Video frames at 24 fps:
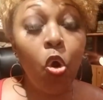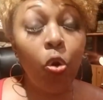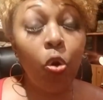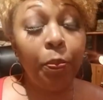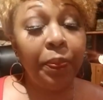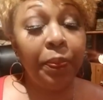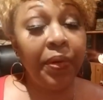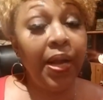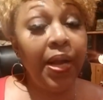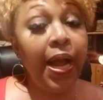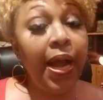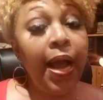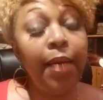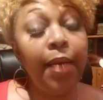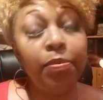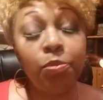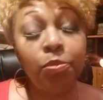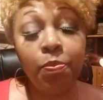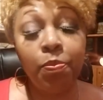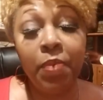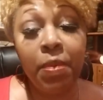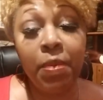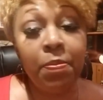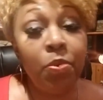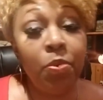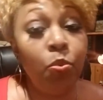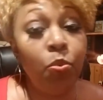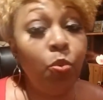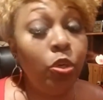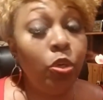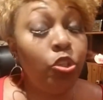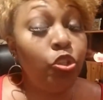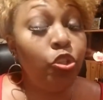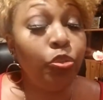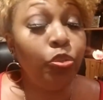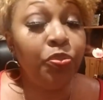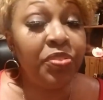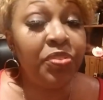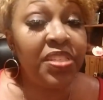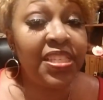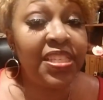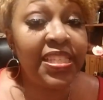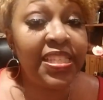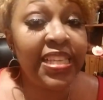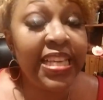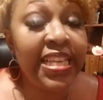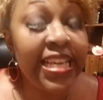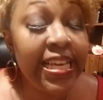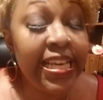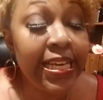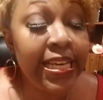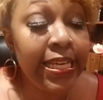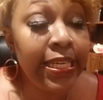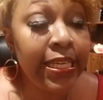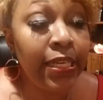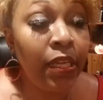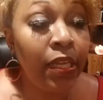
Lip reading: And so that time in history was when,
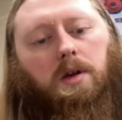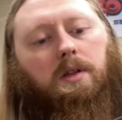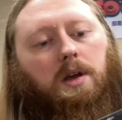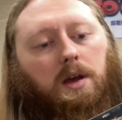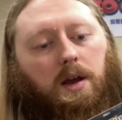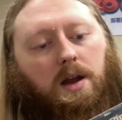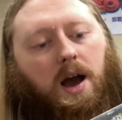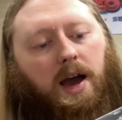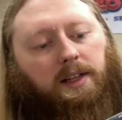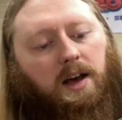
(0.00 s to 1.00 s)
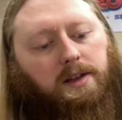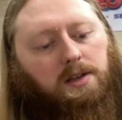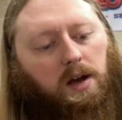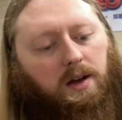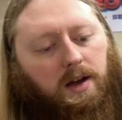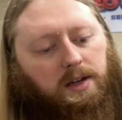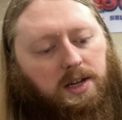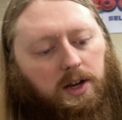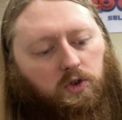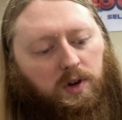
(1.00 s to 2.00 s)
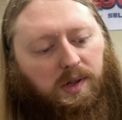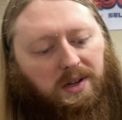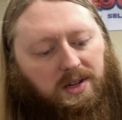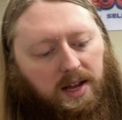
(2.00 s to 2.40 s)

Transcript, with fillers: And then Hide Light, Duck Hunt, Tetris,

§ **Brief**
Restate exactly, and only, the lines from the one that holds "Lip reading: And" down to the last line of the material above. Omit the pictures.

§ **Response below**
Lip reading: And so that time in history was when,
(0.00 s to 1.00 s)
(1.00 s to 2.00 s)
(2.00 s to 2.40 s)

Transcript, with fillers: And then Hide Light, Duck Hunt, Tetris,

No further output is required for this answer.